Exporting the C++ code to python

In package.cc:

#include "code.hh"
#include <pybind11/pybind11.h>

namespace py = pybind11;

PYBIND11_MODULE(__simple_cpp_python, m) {
    m.doc() = "pybind11 example plugin"; // optional module docstring
    m.def("full_cpp", &full_cpp, "A function which computes the sum of
                                  Lagrangian's trigonometric identities - full c++");
}
It will compile a python extension library called __simple_cpp_python.cpython-37m-darwin.so (on MacOS) containing the full_cpp() python function.

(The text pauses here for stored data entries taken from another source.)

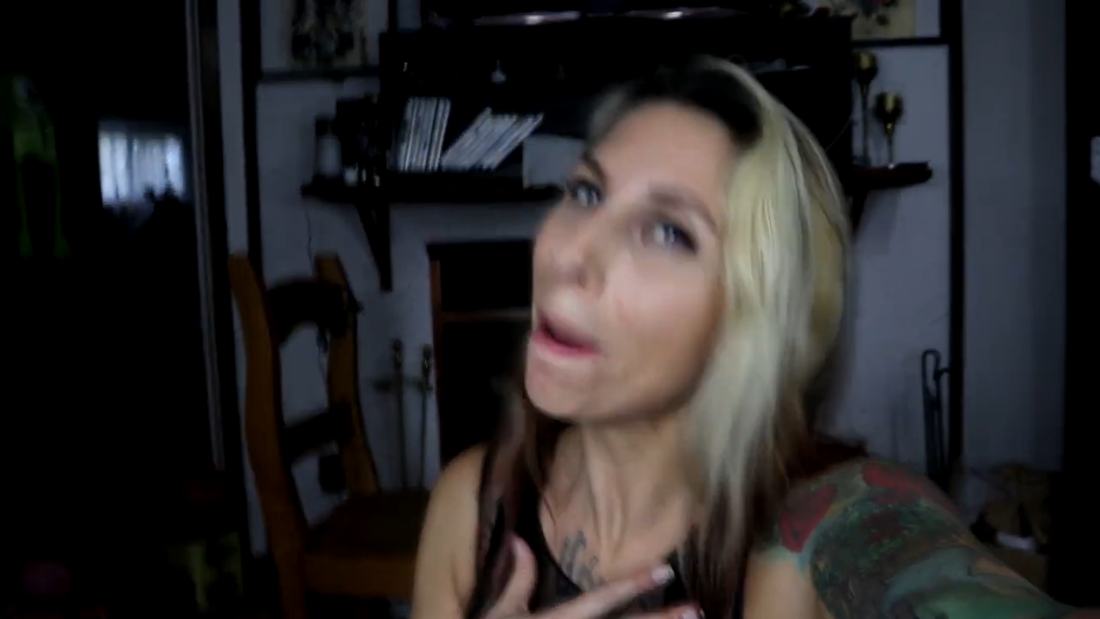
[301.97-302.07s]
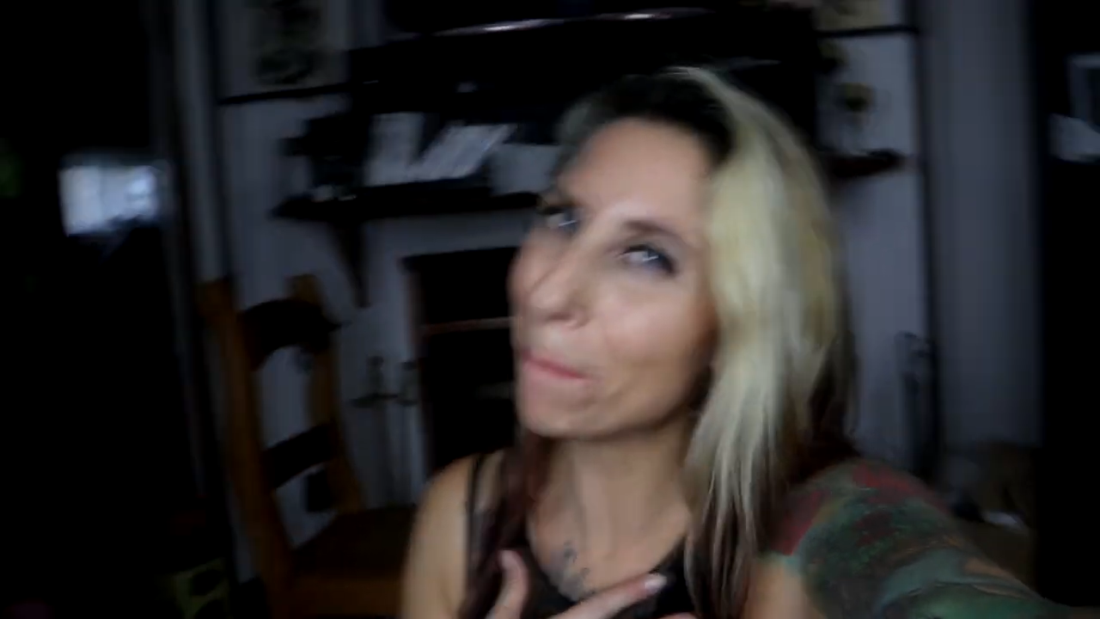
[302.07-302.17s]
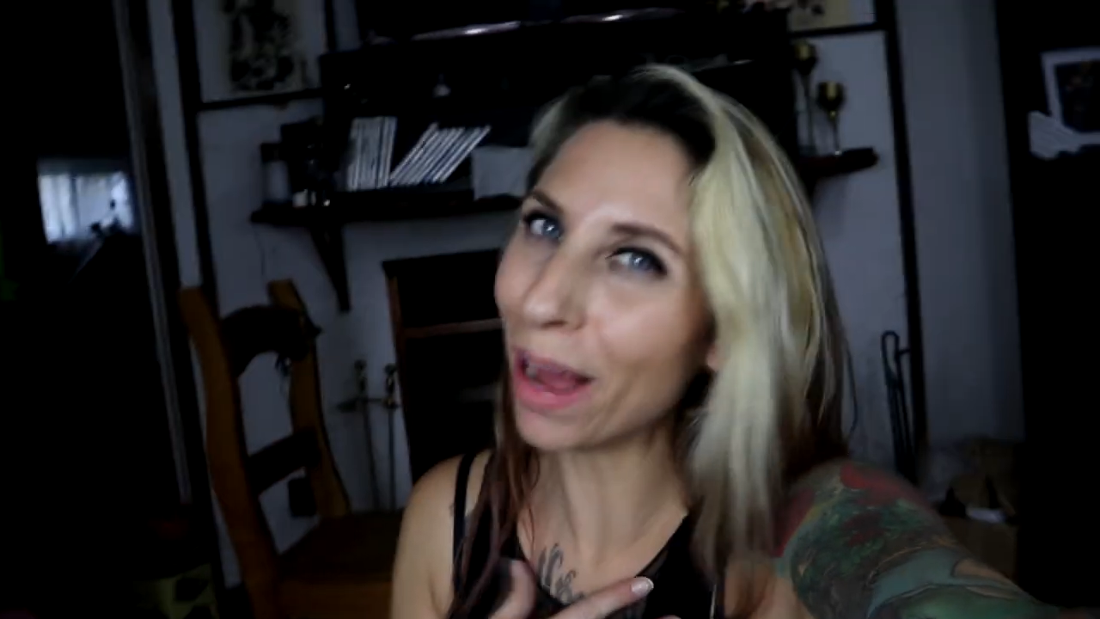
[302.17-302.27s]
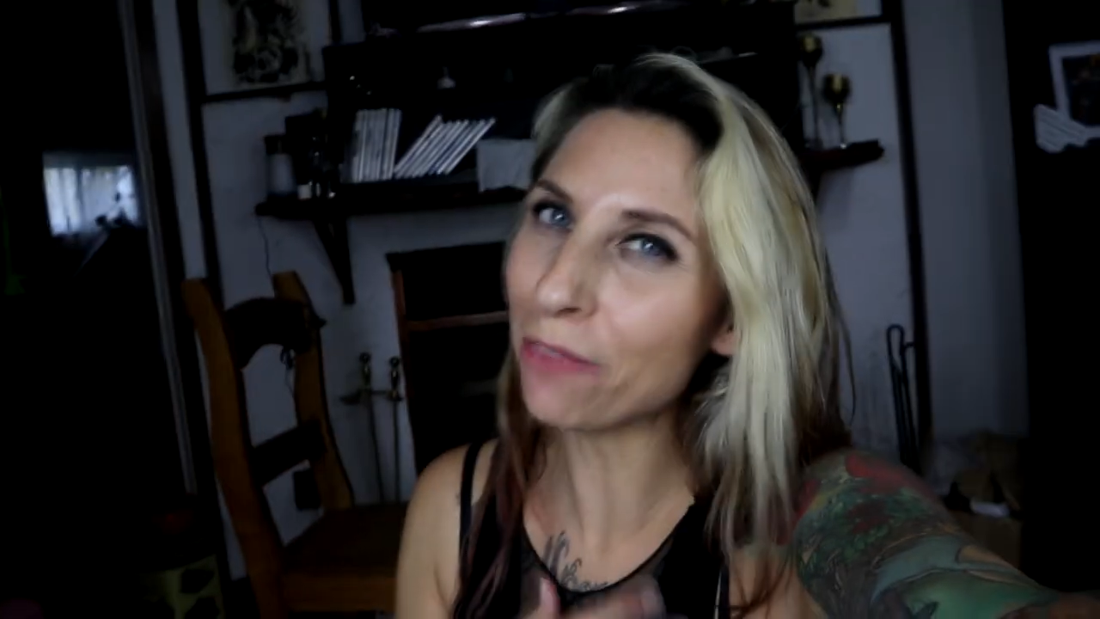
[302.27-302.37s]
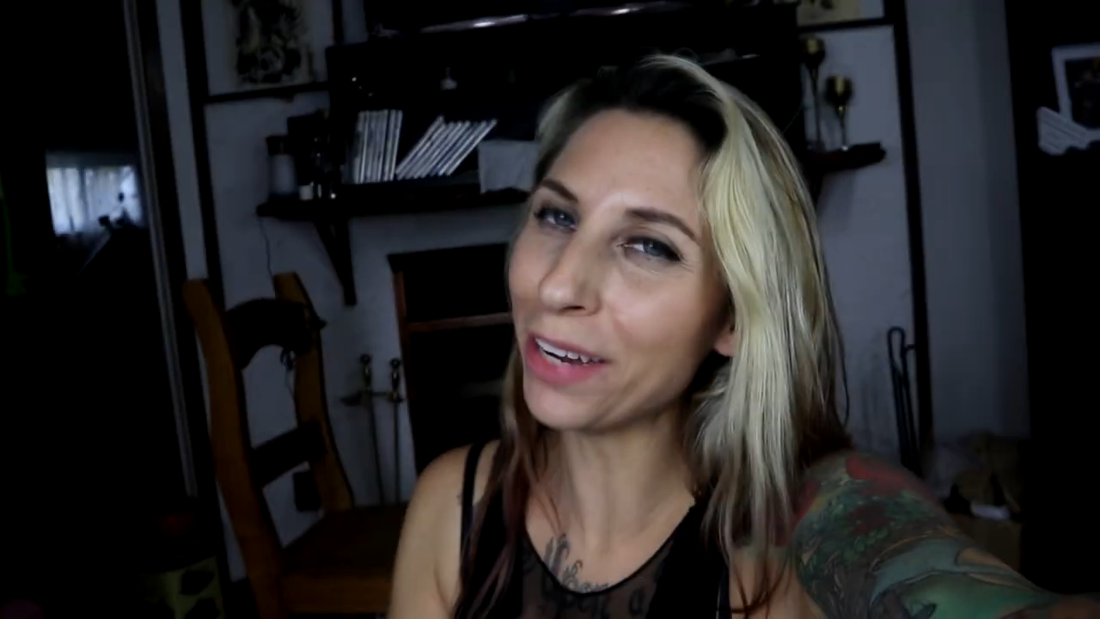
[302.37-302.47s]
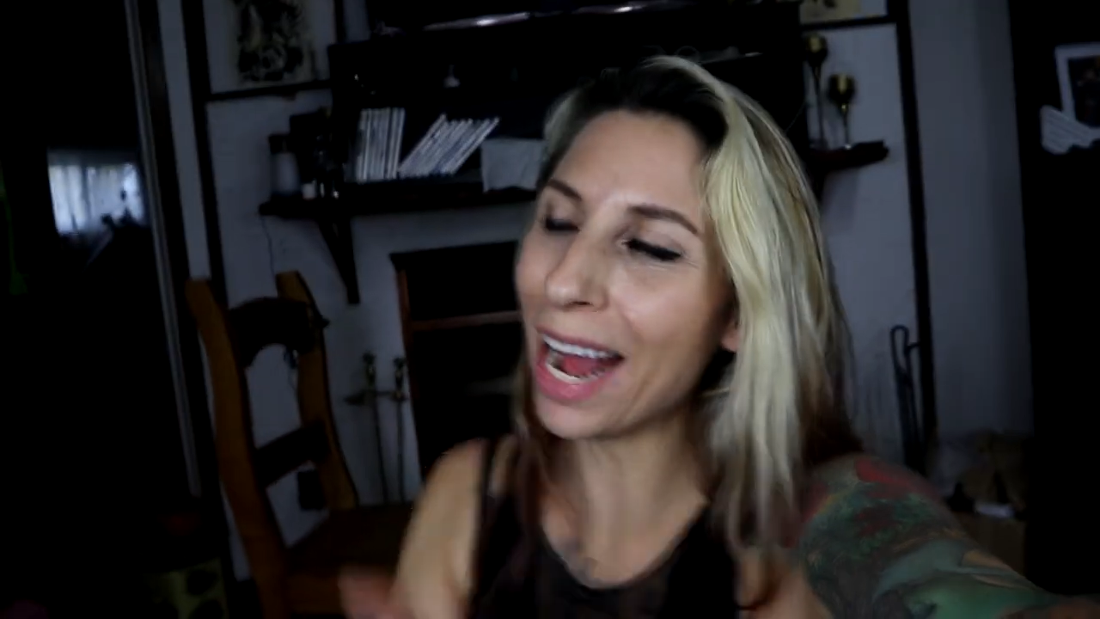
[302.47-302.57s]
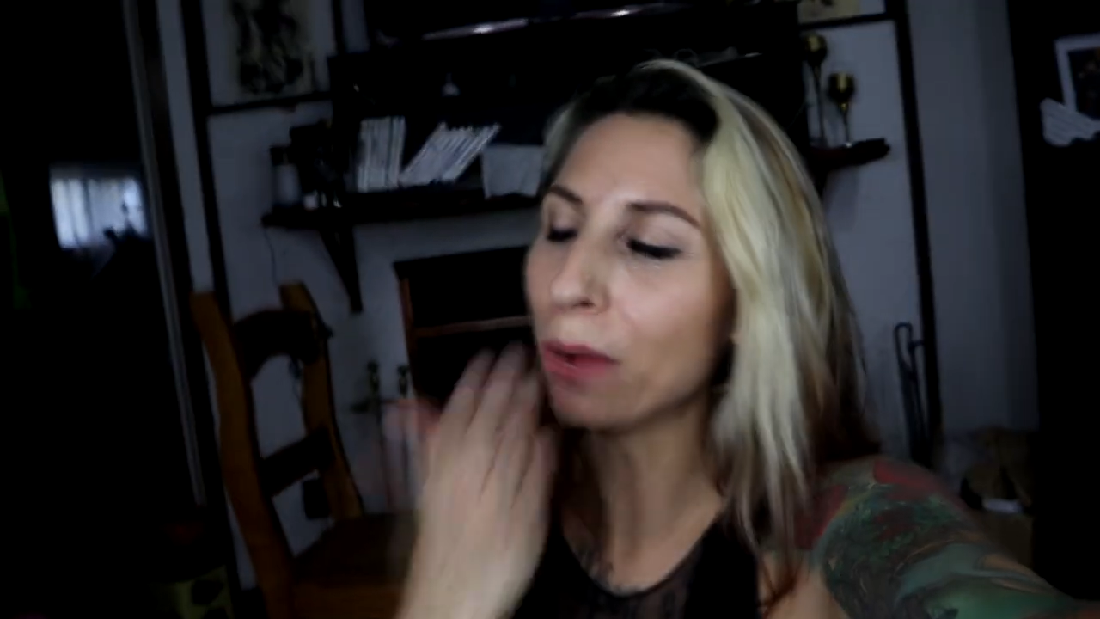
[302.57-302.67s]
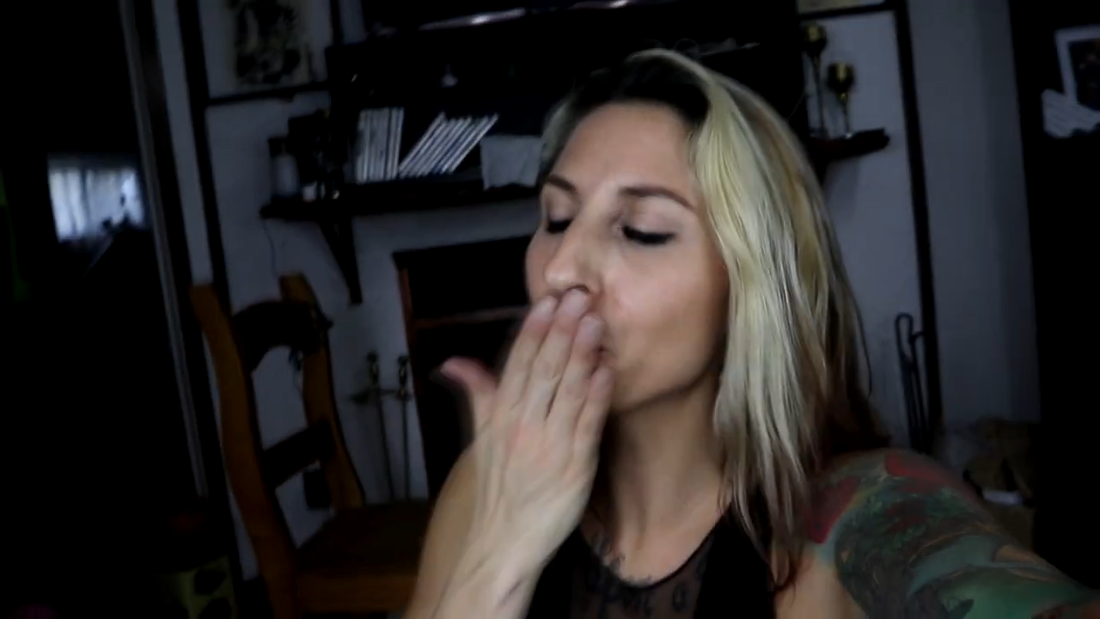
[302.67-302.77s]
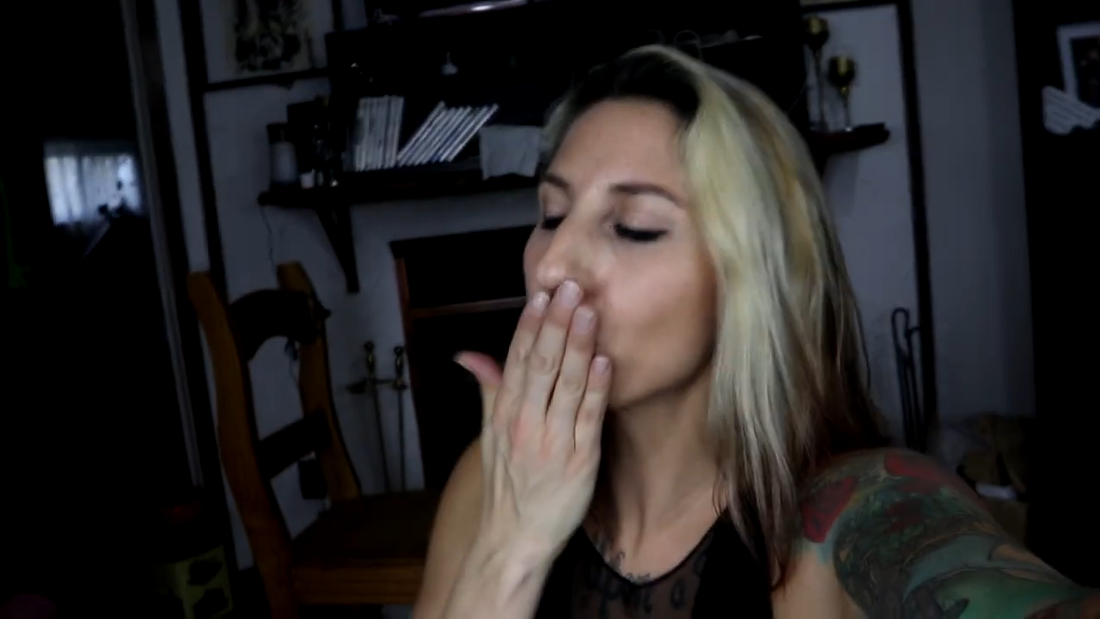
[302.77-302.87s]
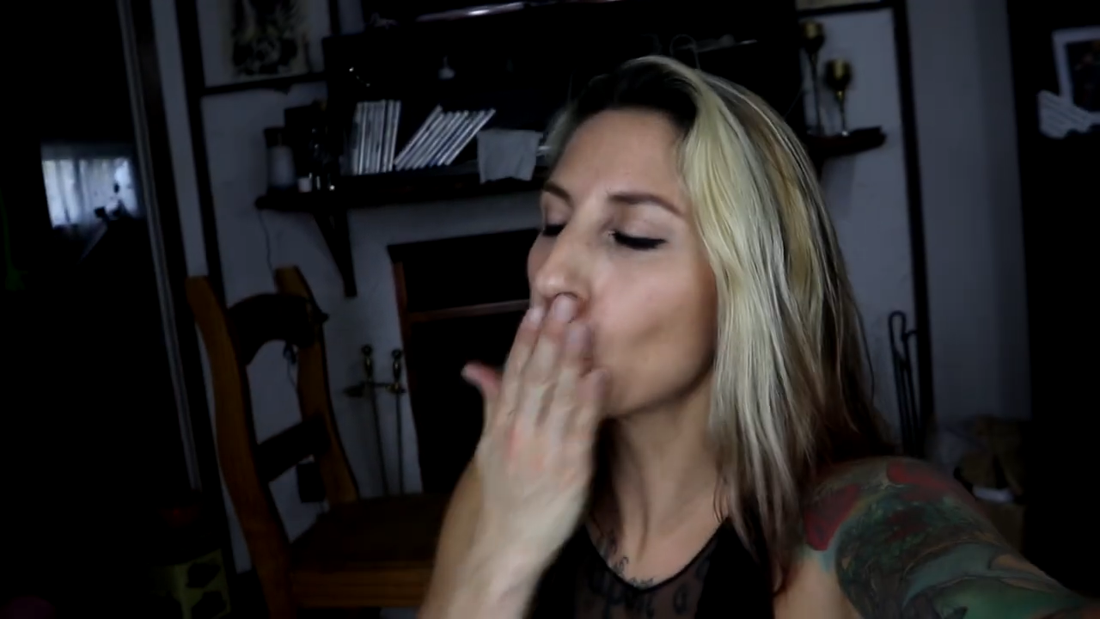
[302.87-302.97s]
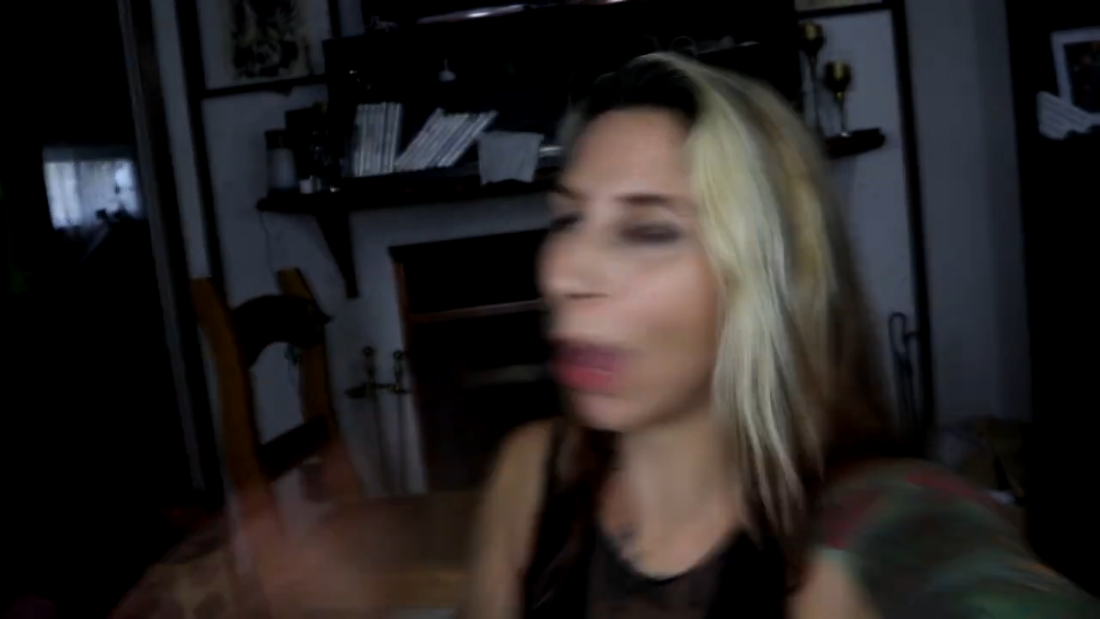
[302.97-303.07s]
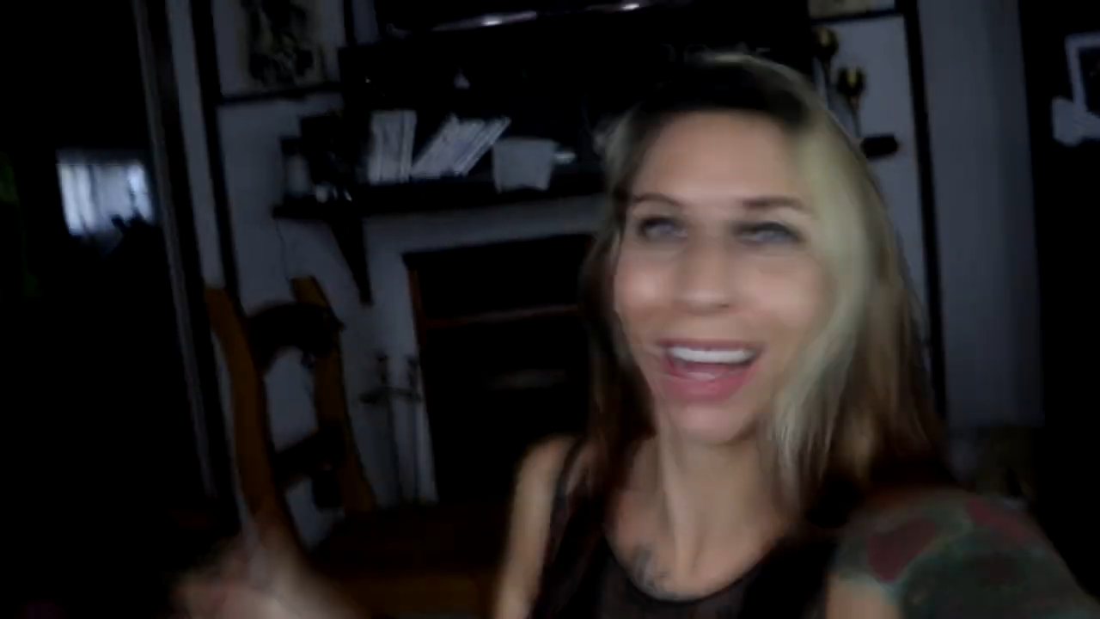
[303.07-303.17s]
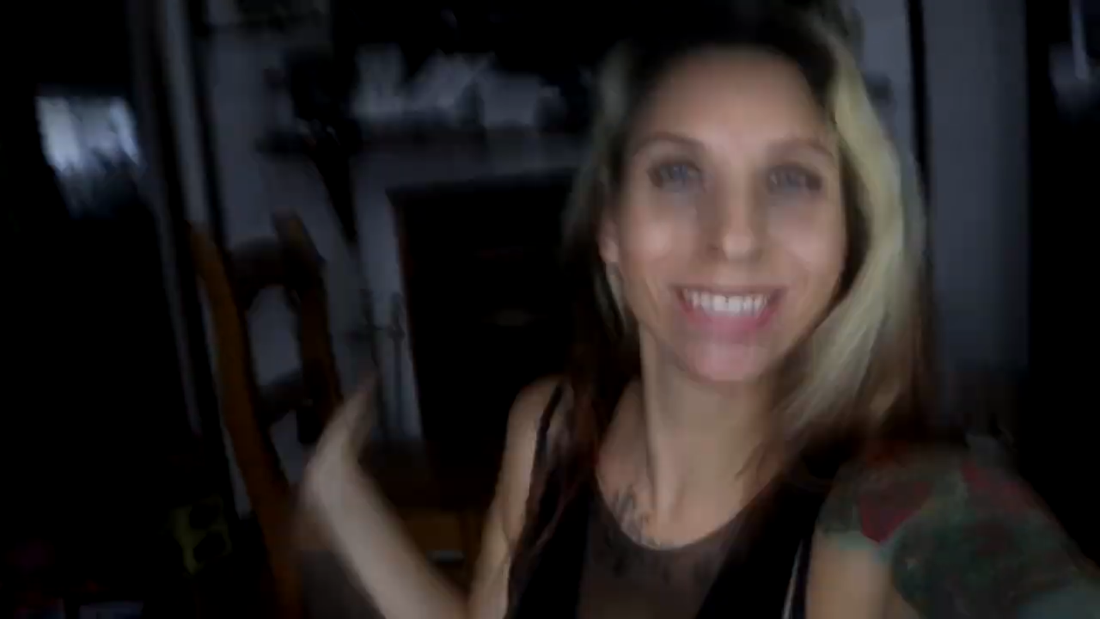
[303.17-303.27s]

Bye for now.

Calling the C++ code from python

In script.py:

import build.__simple_cpp_python as wow

if __name__ == "__main__":
    start = time.time()
    r = wow.full_cpp(1000, 10000)
    end = time.time()
    print('full c++ result: ' + str(r) + ' in ' + str(end-start) + ' seconds')

Running the script and comparing full Python vs full C++

Result:

$ python script.py
full python result: 4.046217839811811 in 1.1679670810699463 seconds
full c++ result: 4.046217839811809 in 0.008682012557983398 seconds
exact result: 4.027339492125908

On this example pure C++ is 134.53x faster than pure Python; both using a sequential inner loop and a parallel outer loop.


Mixing C++ (outer loop) and Python (inner loop)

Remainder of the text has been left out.